Ann meneó la cabeza y rió, furiosa con el idiota que no entendía nada. Claro que no integró la experiencia, porque no tenia sentido. La experiencia no podía ser integrada.

Al día siguiente, una torre asomó en el horizonte. Ann detuvo el coche y la observó a través del telescopio del rover. Detrás de la torre se extendía una densa niebla baja. Los temblores registrados por los sismógrafos eran muy intensos ahora, y parecían proceder de algún punto un poco más al norte. Incluso sintió uno, lo cual teniendo en cuenta los amortiguadores del coche, significaba que eran sismos muy fuertes. Era muy probable que estuviesen relacionados con la torre.

Salió del coche. Faltaba poco para el crepúsculo: el cielo era un gran arco de colores violentos y el sol se hundía en el oeste brumoso. Tendría el sol detrás y eso haría difícil que la vieran. Avanzó serpenteando entre las dunas, y se arrastró los últimos metros del camino. Trepó a una cresta y se asomó: divisó la torre a un kilómetro al este. Cuando vio lo cerca que estaba de la base del edificio, pegó la barbilla al suelo, entre deyecciones del tamaño de su casco.
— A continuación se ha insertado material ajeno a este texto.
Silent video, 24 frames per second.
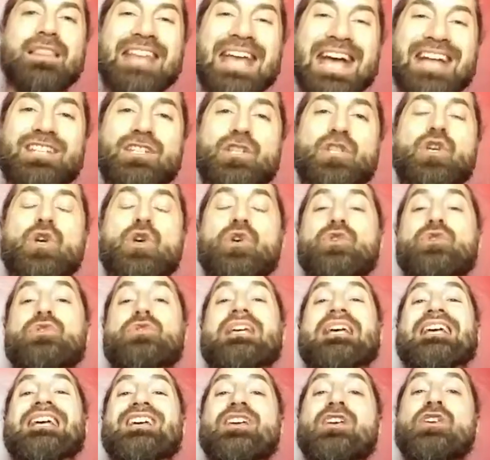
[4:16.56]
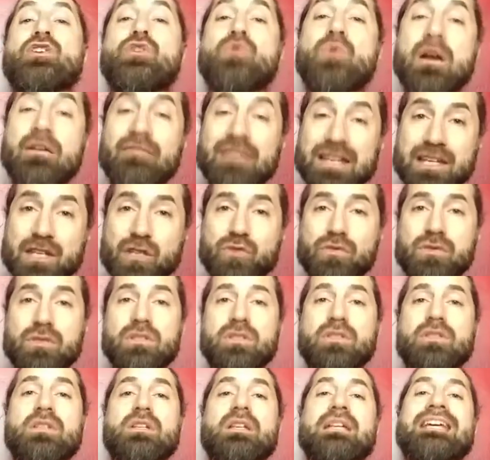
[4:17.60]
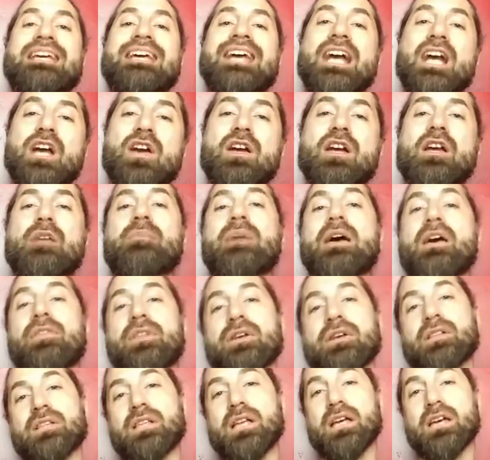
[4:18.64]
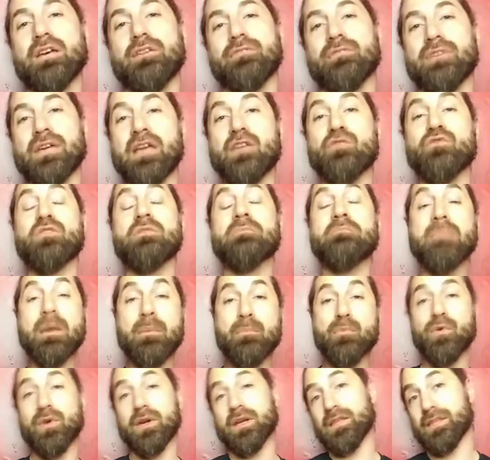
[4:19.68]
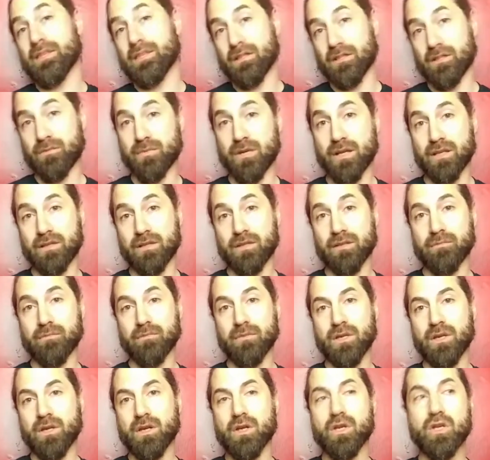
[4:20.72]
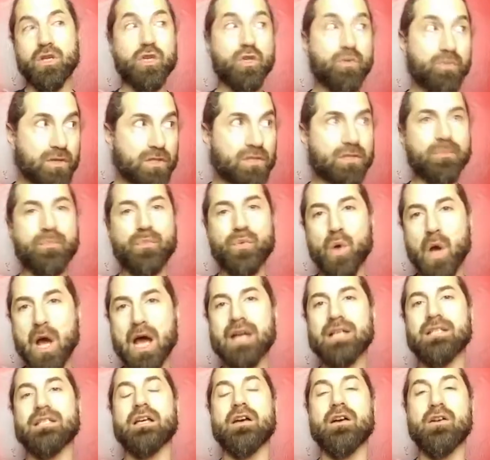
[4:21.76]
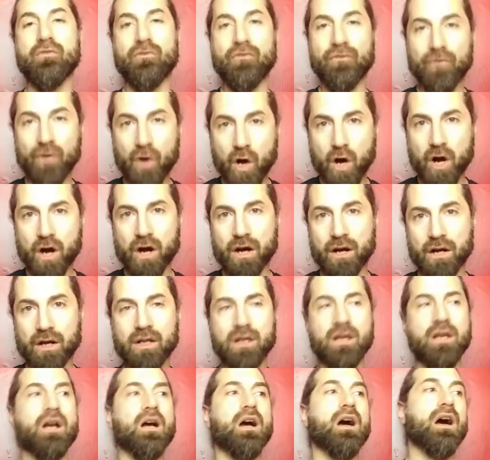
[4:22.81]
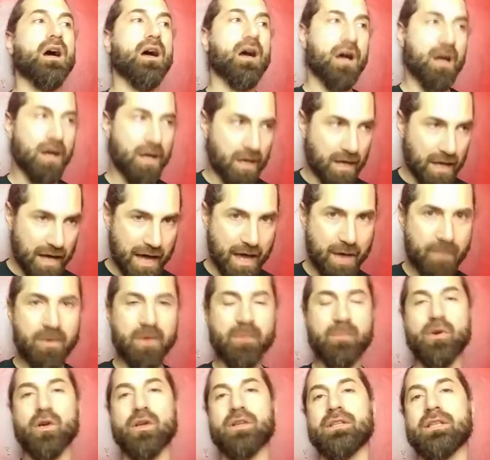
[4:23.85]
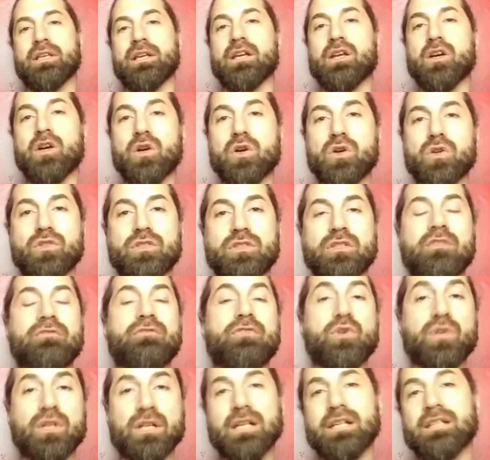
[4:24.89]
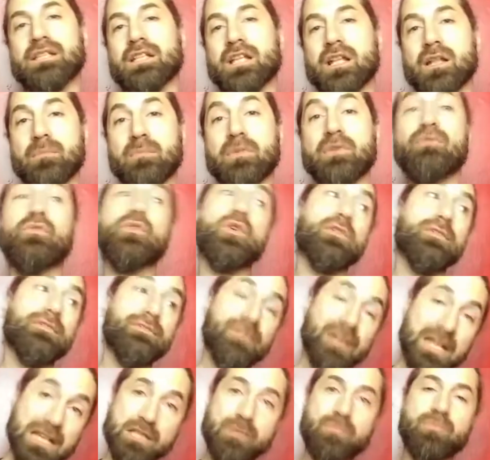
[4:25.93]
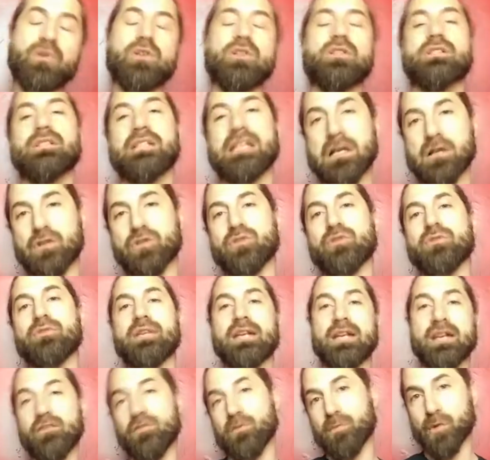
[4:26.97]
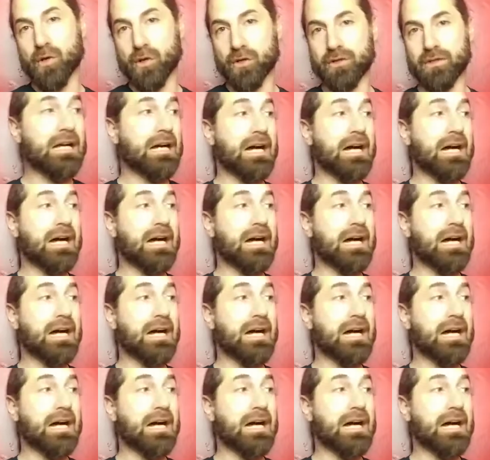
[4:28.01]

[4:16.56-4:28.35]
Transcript: That shows you have interest in caring about their life and remembering things about them. You'd be surprised how far a happy birthday goes if you could get to them before Facebook tells you they have a birthday.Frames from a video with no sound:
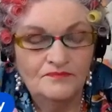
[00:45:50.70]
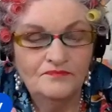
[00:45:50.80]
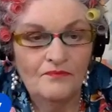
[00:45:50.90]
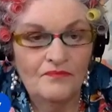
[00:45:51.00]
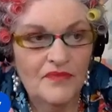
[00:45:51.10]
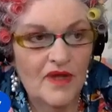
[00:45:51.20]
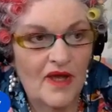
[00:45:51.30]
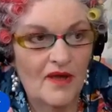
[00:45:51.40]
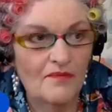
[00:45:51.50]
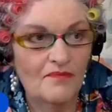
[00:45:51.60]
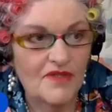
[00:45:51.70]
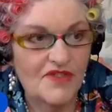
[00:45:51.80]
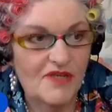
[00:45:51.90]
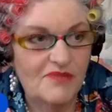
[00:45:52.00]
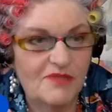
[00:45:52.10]
It
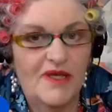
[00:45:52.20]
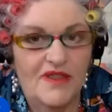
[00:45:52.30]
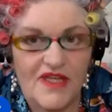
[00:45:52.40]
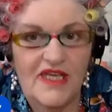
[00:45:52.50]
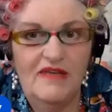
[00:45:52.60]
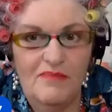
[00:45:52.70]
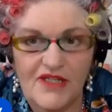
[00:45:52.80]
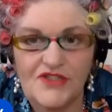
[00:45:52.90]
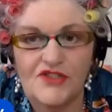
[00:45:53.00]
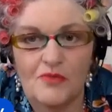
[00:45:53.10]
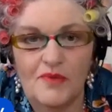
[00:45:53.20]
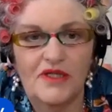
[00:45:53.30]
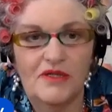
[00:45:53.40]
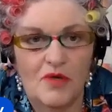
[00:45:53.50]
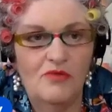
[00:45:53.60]
seems to be the biggest topic at
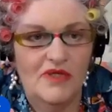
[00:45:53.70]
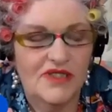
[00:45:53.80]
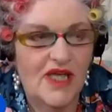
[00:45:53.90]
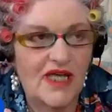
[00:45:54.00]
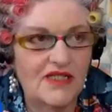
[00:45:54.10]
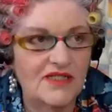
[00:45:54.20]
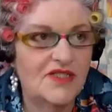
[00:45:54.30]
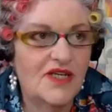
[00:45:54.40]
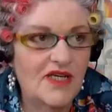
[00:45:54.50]
the moment. And,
Se trataba de una operación de perforación móvil importante. La enorme base estaba flanqueada por orugas gigantescas, como las que se usaban para mover los cohetes grandes en los puertos espaciales. La torre de perforación se elevaba sobre ese mastodonte más de sesenta metros, y en la base y la parte baja se alojaban los técnicos y se guardaba el equipo y los suministros.